● What this task involves
Each entry should be restated word for word, with all pictures left out.

● Information supplied

----

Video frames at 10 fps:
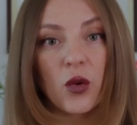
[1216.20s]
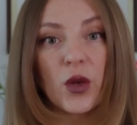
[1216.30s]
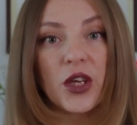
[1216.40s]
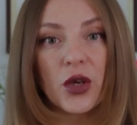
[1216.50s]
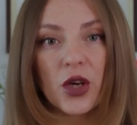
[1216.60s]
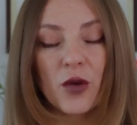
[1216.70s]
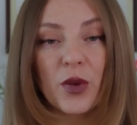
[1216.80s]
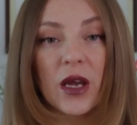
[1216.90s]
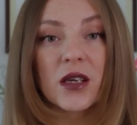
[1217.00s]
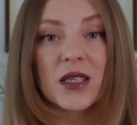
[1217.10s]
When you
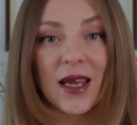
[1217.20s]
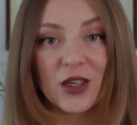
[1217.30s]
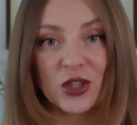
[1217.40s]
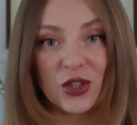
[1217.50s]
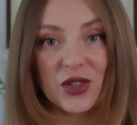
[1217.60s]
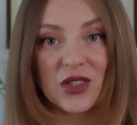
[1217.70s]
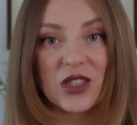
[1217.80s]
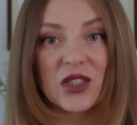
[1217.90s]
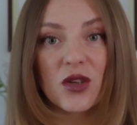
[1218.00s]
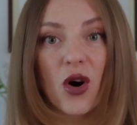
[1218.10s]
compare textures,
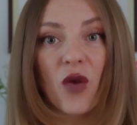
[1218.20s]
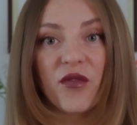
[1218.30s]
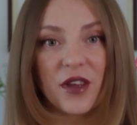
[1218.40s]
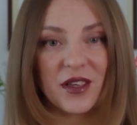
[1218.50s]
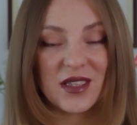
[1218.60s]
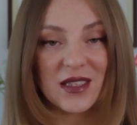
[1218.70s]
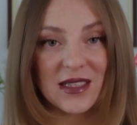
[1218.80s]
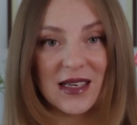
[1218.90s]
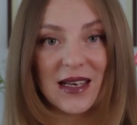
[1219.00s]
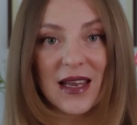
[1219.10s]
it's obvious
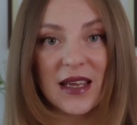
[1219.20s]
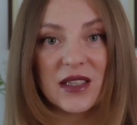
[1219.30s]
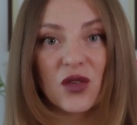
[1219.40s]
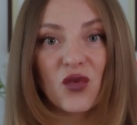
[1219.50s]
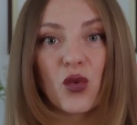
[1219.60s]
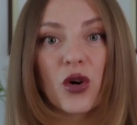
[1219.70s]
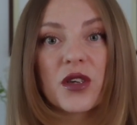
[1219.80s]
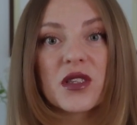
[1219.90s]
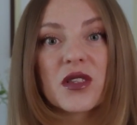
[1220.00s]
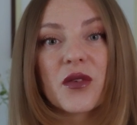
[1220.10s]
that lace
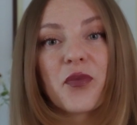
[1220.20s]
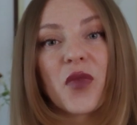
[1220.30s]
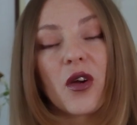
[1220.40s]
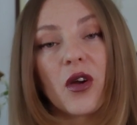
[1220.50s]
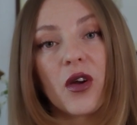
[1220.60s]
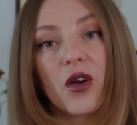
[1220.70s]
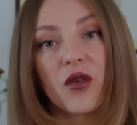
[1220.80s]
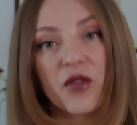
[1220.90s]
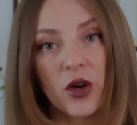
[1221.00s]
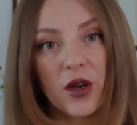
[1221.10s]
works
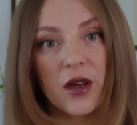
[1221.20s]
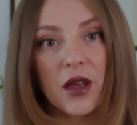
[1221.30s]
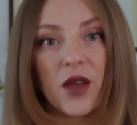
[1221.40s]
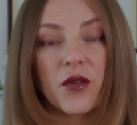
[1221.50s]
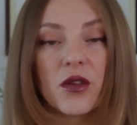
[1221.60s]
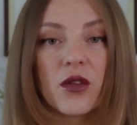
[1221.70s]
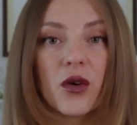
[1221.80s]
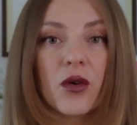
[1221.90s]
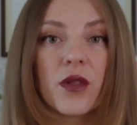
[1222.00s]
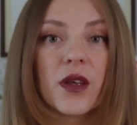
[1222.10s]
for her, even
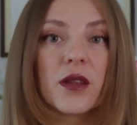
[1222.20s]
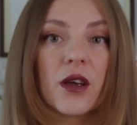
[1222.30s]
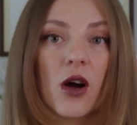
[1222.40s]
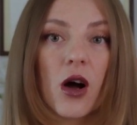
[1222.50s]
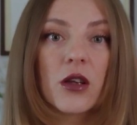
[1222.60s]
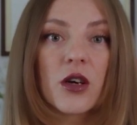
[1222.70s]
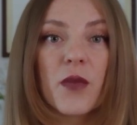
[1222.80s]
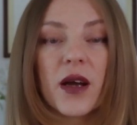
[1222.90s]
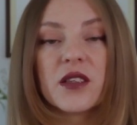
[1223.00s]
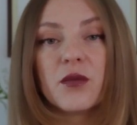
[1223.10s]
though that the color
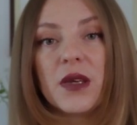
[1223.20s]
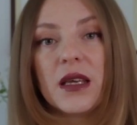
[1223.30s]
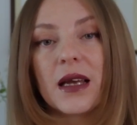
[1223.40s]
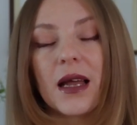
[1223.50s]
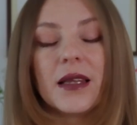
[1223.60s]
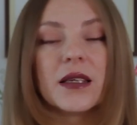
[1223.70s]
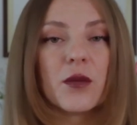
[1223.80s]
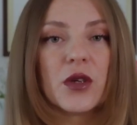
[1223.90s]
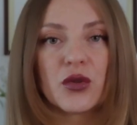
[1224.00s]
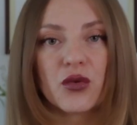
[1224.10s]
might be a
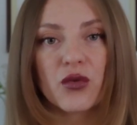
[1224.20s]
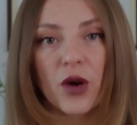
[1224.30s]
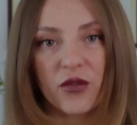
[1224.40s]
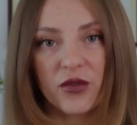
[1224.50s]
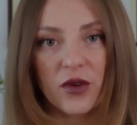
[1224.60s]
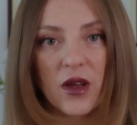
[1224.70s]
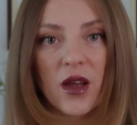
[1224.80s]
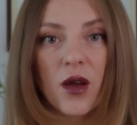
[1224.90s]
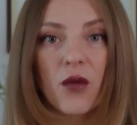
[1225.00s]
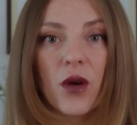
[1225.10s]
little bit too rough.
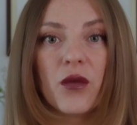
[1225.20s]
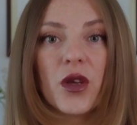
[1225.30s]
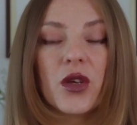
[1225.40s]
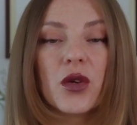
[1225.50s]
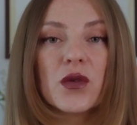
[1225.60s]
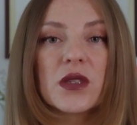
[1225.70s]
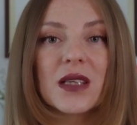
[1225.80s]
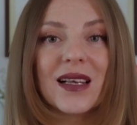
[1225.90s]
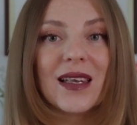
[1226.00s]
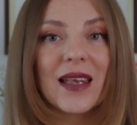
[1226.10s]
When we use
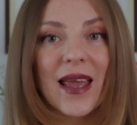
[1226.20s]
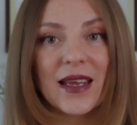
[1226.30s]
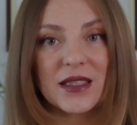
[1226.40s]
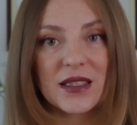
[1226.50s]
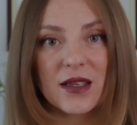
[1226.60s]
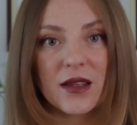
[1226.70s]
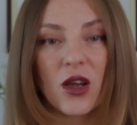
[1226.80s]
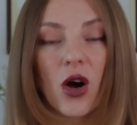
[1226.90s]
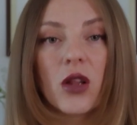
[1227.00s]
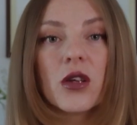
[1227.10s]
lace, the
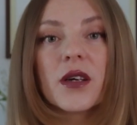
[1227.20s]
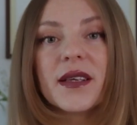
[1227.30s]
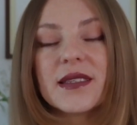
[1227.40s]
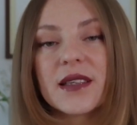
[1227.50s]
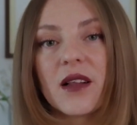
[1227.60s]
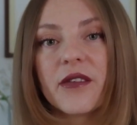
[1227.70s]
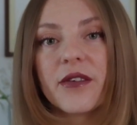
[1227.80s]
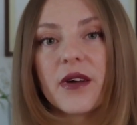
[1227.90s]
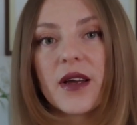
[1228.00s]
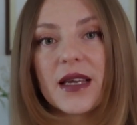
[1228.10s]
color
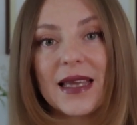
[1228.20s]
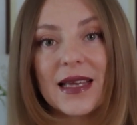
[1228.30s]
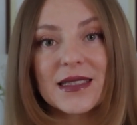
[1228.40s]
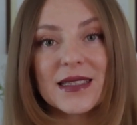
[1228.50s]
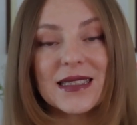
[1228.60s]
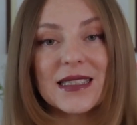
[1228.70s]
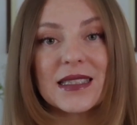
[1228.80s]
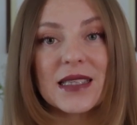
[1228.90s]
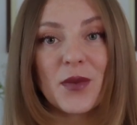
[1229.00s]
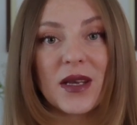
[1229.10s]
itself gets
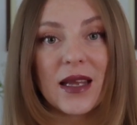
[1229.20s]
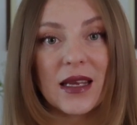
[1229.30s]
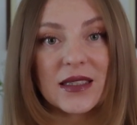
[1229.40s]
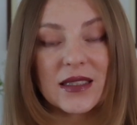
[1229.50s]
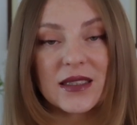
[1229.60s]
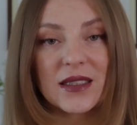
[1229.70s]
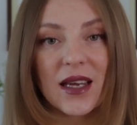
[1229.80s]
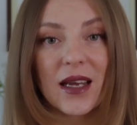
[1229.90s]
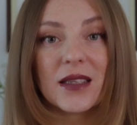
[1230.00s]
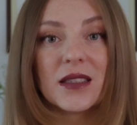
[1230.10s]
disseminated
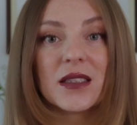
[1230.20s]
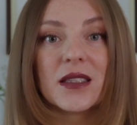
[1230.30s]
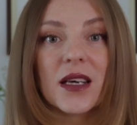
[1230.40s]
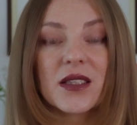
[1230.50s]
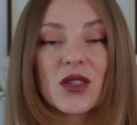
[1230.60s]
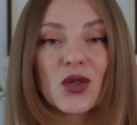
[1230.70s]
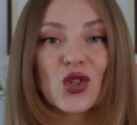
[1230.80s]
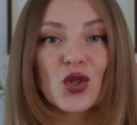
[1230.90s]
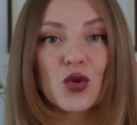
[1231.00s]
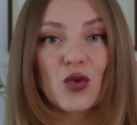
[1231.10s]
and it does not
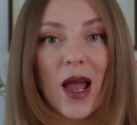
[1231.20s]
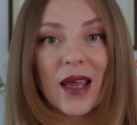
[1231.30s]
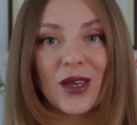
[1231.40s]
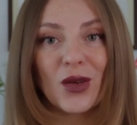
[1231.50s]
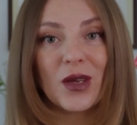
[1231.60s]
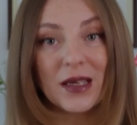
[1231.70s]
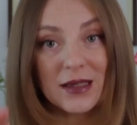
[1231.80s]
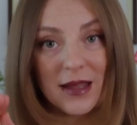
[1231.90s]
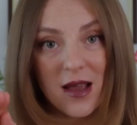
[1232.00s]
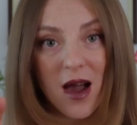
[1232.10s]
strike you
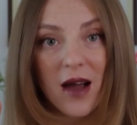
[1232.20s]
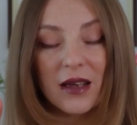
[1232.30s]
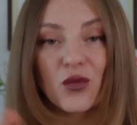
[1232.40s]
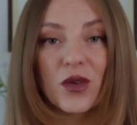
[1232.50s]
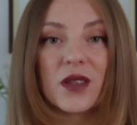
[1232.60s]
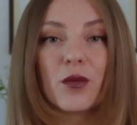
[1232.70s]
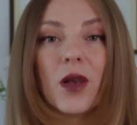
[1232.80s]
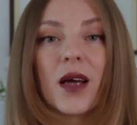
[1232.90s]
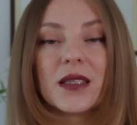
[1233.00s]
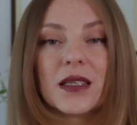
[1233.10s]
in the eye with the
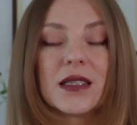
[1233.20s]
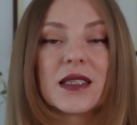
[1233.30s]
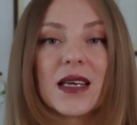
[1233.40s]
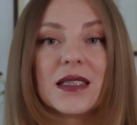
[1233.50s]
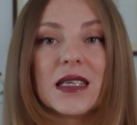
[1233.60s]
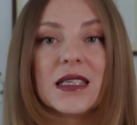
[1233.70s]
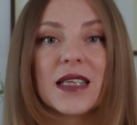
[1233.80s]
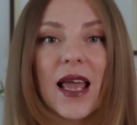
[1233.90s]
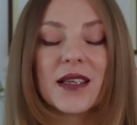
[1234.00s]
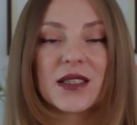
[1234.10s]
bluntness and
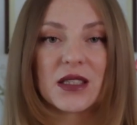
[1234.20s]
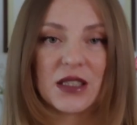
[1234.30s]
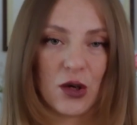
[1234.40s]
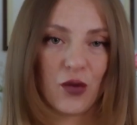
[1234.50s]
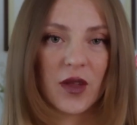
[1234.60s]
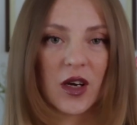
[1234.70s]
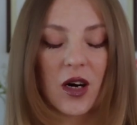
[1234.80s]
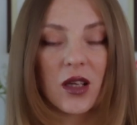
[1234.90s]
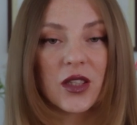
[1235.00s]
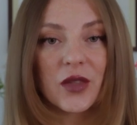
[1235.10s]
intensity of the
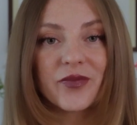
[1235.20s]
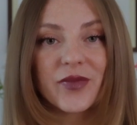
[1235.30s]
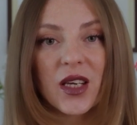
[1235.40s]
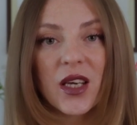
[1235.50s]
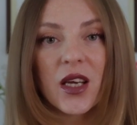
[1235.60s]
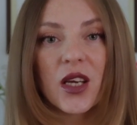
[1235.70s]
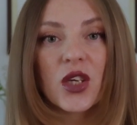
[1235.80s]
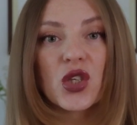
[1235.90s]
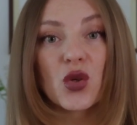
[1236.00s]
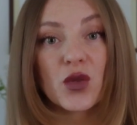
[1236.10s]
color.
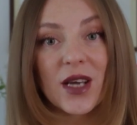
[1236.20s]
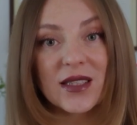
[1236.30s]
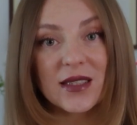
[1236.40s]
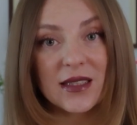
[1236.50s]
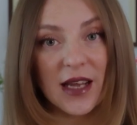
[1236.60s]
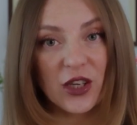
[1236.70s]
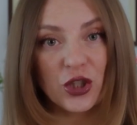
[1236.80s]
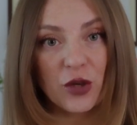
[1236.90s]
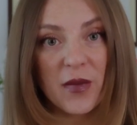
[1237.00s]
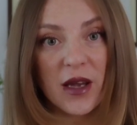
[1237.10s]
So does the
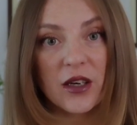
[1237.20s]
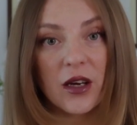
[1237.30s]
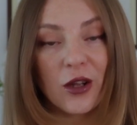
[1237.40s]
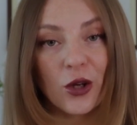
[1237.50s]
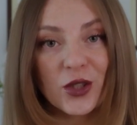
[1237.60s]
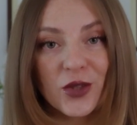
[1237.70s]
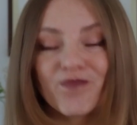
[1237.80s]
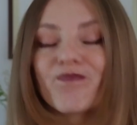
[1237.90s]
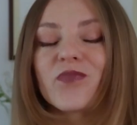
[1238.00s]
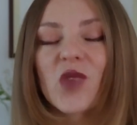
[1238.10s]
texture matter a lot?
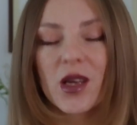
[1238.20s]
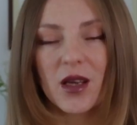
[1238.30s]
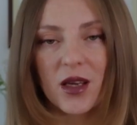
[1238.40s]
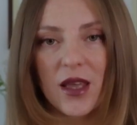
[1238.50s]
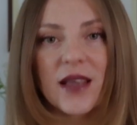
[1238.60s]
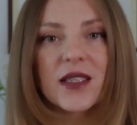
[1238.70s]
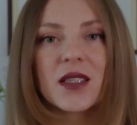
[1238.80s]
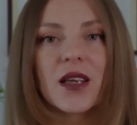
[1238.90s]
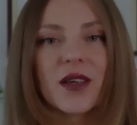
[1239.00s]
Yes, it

----

● Exercise result
Video frames at 10 fps:
[1216.20s]
[1216.30s]
[1216.40s]
[1216.50s]
[1216.60s]
[1216.70s]
[1216.80s]
[1216.90s]
[1217.00s]
[1217.10s]
When you
[1217.20s]
[1217.30s]
[1217.40s]
[1217.50s]
[1217.60s]
[1217.70s]
[1217.80s]
[1217.90s]
[1218.00s]
[1218.10s]
compare textures,
[1218.20s]
[1218.30s]
[1218.40s]
[1218.50s]
[1218.60s]
[1218.70s]
[1218.80s]
[1218.90s]
[1219.00s]
[1219.10s]
it's obvious
[1219.20s]
[1219.30s]
[1219.40s]
[1219.50s]
[1219.60s]
[1219.70s]
[1219.80s]
[1219.90s]
[1220.00s]
[1220.10s]
that lace
[1220.20s]
[1220.30s]
[1220.40s]
[1220.50s]
[1220.60s]
[1220.70s]
[1220.80s]
[1220.90s]
[1221.00s]
[1221.10s]
works
[1221.20s]
[1221.30s]
[1221.40s]
[1221.50s]
[1221.60s]
[1221.70s]
[1221.80s]
[1221.90s]
[1222.00s]
[1222.10s]
for her, even
[1222.20s]
[1222.30s]
[1222.40s]
[1222.50s]
[1222.60s]
[1222.70s]
[1222.80s]
[1222.90s]
[1223.00s]
[1223.10s]
though that the color
[1223.20s]
[1223.30s]
[1223.40s]
[1223.50s]
[1223.60s]
[1223.70s]
[1223.80s]
[1223.90s]
[1224.00s]
[1224.10s]
might be a
[1224.20s]
[1224.30s]
[1224.40s]
[1224.50s]
[1224.60s]
[1224.70s]
[1224.80s]
[1224.90s]
[1225.00s]
[1225.10s]
little bit too rough.
[1225.20s]
[1225.30s]
[1225.40s]
[1225.50s]
[1225.60s]
[1225.70s]
[1225.80s]
[1225.90s]
[1226.00s]
[1226.10s]
When we use
[1226.20s]
[1226.30s]
[1226.40s]
[1226.50s]
[1226.60s]
[1226.70s]
[1226.80s]
[1226.90s]
[1227.00s]
[1227.10s]
lace, the
[1227.20s]
[1227.30s]
[1227.40s]
[1227.50s]
[1227.60s]
[1227.70s]
[1227.80s]
[1227.90s]
[1228.00s]
[1228.10s]
color
[1228.20s]
[1228.30s]
[1228.40s]
[1228.50s]
[1228.60s]
[1228.70s]
[1228.80s]
[1228.90s]
[1229.00s]
[1229.10s]
itself gets
[1229.20s]
[1229.30s]
[1229.40s]
[1229.50s]
[1229.60s]
[1229.70s]
[1229.80s]
[1229.90s]
[1230.00s]
[1230.10s]
disseminated
[1230.20s]
[1230.30s]
[1230.40s]
[1230.50s]
[1230.60s]
[1230.70s]
[1230.80s]
[1230.90s]
[1231.00s]
[1231.10s]
and it does not
[1231.20s]
[1231.30s]
[1231.40s]
[1231.50s]
[1231.60s]
[1231.70s]
[1231.80s]
[1231.90s]
[1232.00s]
[1232.10s]
strike you
[1232.20s]
[1232.30s]
[1232.40s]
[1232.50s]
[1232.60s]
[1232.70s]
[1232.80s]
[1232.90s]
[1233.00s]
[1233.10s]
in the eye with the
[1233.20s]
[1233.30s]
[1233.40s]
[1233.50s]
[1233.60s]
[1233.70s]
[1233.80s]
[1233.90s]
[1234.00s]
[1234.10s]
bluntness and
[1234.20s]
[1234.30s]
[1234.40s]
[1234.50s]
[1234.60s]
[1234.70s]
[1234.80s]
[1234.90s]
[1235.00s]
[1235.10s]
intensity of the
[1235.20s]
[1235.30s]
[1235.40s]
[1235.50s]
[1235.60s]
[1235.70s]
[1235.80s]
[1235.90s]
[1236.00s]
[1236.10s]
color.
[1236.20s]
[1236.30s]
[1236.40s]
[1236.50s]
[1236.60s]
[1236.70s]
[1236.80s]
[1236.90s]
[1237.00s]
[1237.10s]
So does the
[1237.20s]
[1237.30s]
[1237.40s]
[1237.50s]
[1237.60s]
[1237.70s]
[1237.80s]
[1237.90s]
[1238.00s]
[1238.10s]
texture matter a lot?
[1238.20s]
[1238.30s]
[1238.40s]
[1238.50s]
[1238.60s]
[1238.70s]
[1238.80s]
[1238.90s]
[1239.00s]
Yes, it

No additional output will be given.